Blog August 2017
“Being responsible sometimes means pissing people off.” General Colin Powell during a briefing to the Outreach to America Program where he provided lessons in Leadership. I would like to focus on the lesson above and add my “spin” or additional insights. It is interesting to note that this was Colin Powell’s number one lesson.
General Powell continued to explain, “Good leadership involves responsibility to the welfare of the group, which means that some people will get angry at your actions and decisions. It’s inevitable – if your honorable. Trying to get everyone to like you is a sign of mediocrity. You’ll avoid the tough decisions, you’ll avoid confronting the people who need to be confronted, and you’ll avoid offering differential rewards based on differential performance because some people might get upset. Ironically, by procrastinating on the difficult choices, by trying not to get anyone mad, and by treating everyone equally “nicely” regardless of their contributions, you’ll simply ensure that the only people you’ll wind up angering are the most creative and productive people in the organization.”
Tony Blair, former Prime Minister of the UK, said it simply, “I do not seek unpopularity as a badge of honor, but sometimes it is the price of leadership and the cost of conviction.”

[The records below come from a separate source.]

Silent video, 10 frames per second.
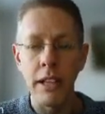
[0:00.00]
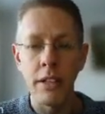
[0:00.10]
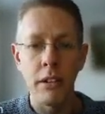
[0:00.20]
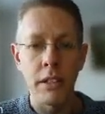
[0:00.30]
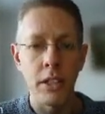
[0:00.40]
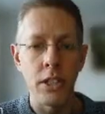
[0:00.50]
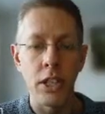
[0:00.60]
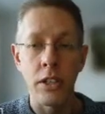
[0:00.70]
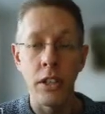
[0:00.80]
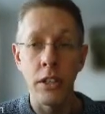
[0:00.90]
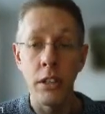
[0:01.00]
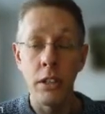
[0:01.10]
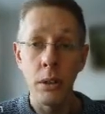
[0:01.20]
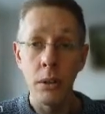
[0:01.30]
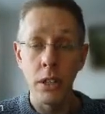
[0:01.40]
I suggest that you do,
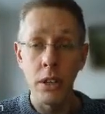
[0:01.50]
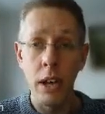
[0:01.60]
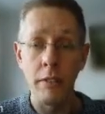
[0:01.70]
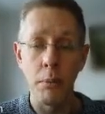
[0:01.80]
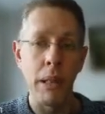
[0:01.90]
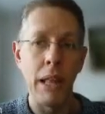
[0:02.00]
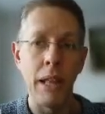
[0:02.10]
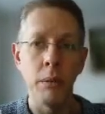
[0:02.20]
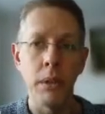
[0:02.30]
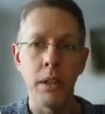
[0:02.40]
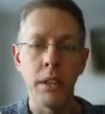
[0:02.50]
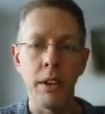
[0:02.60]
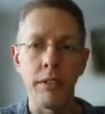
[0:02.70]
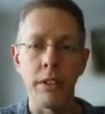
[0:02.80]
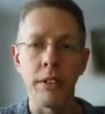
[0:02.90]
and you have a play with the different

Leadership is about making the tough calls and doing the right thing. Doing that means not everyone will be happy with you. Tough calls usually involve people in some fashion. Sometimes tough calls include reprimanding, firing or downsizing. That certainly won’t make everyone happy. But if it is a principled decision, it will become obvious that it is also the right decision. Perhaps personnel issues have been allowed to go on too long and it is bringing the entire team down. If not addressed, high-performing individuals will begin to leave and morale will suffer. Perhaps it is the right decision because the organization has gotten too fat and has too many layers of management and the company is not making a profit. Perhaps making the tough call now means some others will still have a job later. Perhaps it is stepping in and taking charge of a project that is not doing well to try to get back on track, but someone might feel deflated or that you don’t trust them. Perhaps you’ve noticed unethical practices and must intervene. The list goes on and on. None of them are easy or clear cut on how to handle, but certainly we will agree doing nothing is not an option. One of the toughest parts of leadership is making these types of agonizing decisions, upsetting people, and then bringing it all back together again so the team is strong and healthy and working together with unity.